La Commission d’enquête parlementaire de l’Assemblée nationale sur la gestion de la crise a rendu ses conclusions, le texte pointe une série de défaillances et de cafouillages (gestion des masques, tests de dépistage, EHPADs, etc …) au plus haut sommet de l’État, que se soit avant, pour des raisons d’économies budgétaires, ou pendant la crise.

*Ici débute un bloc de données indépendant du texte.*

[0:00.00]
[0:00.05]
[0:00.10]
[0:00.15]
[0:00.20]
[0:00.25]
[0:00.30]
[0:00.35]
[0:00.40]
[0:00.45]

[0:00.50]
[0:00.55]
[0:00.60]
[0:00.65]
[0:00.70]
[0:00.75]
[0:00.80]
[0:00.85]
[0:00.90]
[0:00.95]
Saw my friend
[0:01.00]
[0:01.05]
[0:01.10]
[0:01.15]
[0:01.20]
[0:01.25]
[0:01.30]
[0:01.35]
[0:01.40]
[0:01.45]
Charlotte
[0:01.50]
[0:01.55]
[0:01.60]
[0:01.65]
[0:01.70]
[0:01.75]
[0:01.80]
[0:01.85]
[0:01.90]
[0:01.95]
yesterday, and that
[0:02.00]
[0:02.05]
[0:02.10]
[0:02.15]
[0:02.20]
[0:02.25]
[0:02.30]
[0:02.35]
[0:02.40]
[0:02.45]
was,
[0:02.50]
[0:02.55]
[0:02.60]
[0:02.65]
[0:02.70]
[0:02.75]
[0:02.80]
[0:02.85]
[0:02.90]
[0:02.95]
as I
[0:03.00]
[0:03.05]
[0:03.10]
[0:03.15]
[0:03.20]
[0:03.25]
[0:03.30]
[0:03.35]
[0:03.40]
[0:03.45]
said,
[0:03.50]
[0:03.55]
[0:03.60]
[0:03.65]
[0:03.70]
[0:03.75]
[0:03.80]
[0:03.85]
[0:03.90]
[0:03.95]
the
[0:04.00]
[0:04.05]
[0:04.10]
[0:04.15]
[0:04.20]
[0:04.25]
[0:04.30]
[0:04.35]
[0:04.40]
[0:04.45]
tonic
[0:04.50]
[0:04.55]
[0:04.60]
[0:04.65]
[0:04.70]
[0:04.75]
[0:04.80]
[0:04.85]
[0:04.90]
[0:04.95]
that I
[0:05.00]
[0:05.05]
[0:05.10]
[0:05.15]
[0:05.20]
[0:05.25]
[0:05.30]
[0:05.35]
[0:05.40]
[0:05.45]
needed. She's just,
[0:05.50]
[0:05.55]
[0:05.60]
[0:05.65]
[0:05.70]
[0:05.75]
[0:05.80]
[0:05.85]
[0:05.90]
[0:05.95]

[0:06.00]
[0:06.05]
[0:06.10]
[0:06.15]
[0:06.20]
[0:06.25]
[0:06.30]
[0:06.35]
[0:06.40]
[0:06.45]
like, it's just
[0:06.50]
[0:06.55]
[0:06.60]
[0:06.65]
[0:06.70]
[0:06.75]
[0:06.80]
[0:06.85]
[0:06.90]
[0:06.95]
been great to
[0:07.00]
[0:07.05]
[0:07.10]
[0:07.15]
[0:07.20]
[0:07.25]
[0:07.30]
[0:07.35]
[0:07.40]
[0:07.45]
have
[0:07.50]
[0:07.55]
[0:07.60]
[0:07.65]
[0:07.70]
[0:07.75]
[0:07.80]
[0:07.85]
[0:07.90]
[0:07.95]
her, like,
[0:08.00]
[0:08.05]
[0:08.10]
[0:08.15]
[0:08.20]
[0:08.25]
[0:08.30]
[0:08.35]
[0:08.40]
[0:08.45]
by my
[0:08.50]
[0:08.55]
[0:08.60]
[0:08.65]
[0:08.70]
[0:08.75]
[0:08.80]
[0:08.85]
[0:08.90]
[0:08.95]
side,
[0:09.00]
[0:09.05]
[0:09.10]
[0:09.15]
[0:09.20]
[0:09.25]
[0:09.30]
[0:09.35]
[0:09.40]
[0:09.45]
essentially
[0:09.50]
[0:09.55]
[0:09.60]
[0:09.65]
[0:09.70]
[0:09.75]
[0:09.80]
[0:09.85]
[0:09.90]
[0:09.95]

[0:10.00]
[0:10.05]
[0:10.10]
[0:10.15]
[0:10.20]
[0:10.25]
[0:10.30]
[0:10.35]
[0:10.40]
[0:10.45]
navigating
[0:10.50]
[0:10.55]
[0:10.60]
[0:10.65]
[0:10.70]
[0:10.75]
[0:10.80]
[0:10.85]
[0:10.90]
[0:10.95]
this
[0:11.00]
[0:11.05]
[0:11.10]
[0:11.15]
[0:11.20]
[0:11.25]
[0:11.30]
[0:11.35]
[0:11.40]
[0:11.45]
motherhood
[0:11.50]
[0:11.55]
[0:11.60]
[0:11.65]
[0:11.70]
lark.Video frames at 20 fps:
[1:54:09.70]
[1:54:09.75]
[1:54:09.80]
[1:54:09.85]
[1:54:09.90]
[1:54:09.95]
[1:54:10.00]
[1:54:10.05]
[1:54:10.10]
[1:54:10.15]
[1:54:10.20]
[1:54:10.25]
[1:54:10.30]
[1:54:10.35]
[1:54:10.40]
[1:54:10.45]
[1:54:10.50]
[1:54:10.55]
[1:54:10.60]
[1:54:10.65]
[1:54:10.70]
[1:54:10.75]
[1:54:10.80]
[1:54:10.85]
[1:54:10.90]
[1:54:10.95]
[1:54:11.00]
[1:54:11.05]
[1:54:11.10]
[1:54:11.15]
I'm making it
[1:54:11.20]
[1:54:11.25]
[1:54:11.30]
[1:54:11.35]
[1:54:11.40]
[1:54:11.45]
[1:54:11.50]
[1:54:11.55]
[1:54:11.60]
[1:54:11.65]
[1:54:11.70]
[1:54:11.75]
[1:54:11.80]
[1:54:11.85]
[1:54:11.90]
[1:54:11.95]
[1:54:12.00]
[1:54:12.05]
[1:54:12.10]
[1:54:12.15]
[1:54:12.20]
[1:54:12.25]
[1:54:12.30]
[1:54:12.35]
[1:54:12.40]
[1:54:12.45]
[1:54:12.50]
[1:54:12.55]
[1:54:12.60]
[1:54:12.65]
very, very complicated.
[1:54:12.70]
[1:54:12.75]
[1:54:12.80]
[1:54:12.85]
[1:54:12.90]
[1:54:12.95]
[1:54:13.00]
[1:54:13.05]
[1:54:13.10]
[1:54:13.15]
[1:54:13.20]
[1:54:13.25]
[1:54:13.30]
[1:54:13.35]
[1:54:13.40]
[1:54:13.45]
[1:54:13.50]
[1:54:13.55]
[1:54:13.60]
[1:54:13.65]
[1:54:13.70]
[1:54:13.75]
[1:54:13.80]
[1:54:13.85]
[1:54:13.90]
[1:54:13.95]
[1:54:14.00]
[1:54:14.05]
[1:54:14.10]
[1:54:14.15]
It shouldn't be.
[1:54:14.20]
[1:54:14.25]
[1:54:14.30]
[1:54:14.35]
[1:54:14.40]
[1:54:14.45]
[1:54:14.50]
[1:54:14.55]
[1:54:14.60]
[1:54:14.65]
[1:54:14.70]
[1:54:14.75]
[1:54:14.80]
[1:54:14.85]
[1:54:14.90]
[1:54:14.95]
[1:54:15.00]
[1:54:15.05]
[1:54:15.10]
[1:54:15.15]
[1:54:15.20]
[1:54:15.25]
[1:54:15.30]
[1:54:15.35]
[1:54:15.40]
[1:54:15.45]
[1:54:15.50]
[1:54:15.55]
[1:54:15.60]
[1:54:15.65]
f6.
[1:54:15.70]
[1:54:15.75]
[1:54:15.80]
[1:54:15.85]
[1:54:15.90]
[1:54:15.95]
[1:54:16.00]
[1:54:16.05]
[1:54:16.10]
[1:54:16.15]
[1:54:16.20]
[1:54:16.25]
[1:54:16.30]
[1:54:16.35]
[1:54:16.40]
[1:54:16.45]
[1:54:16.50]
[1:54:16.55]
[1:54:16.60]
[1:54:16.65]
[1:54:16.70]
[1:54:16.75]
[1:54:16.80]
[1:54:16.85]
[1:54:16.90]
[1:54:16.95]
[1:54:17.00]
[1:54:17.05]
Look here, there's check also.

Le rapporteur de la commission, Eric Ciotti, a présenté une trentaine de propositions pour contribuer à une meilleure appréhension des crises sanitaires d’ampleur. Cela passe par l’élaboration d’un plan« Pandémie Générique » qui ne soit pas uniquement grippal, mais qui traite toutes les pandémies et qui soit mobilisable rapidement. Il faut aussi créer un nouveau poste, celui d’un ministre délégué,placé auprès du Premier ministre et chargé de l’anticipation des crises sanitaires. Celui-ci disposerait des services du SGDSN (Secrétariat général de la Défense et de la Sécurité nationale) et de la Sécurité Civile. D’autres mesures sont à prendre au plus vite :
▪️Redéfinir la liste des produits et équipements devant figurer dans les stocks stratégiques
Constituer un stock minimal d’un milliard de masques
▪️Renforcer les liens entre la médecine de ville et la médecine hospitalière
▪️Renforcer les moyens humains et financiers consacrés à la gestion de la réserve sanitaire
▪️Supprimer les autorités régionales de santé et leur départementalisation

Pour éviter que notre système de soins se retrouve une nouvelle fois démuni face à une crise d’ampleur, il faut agir et vite. Cela passe, avant tout, par la restauration de la souveraineté sanitaire de la France.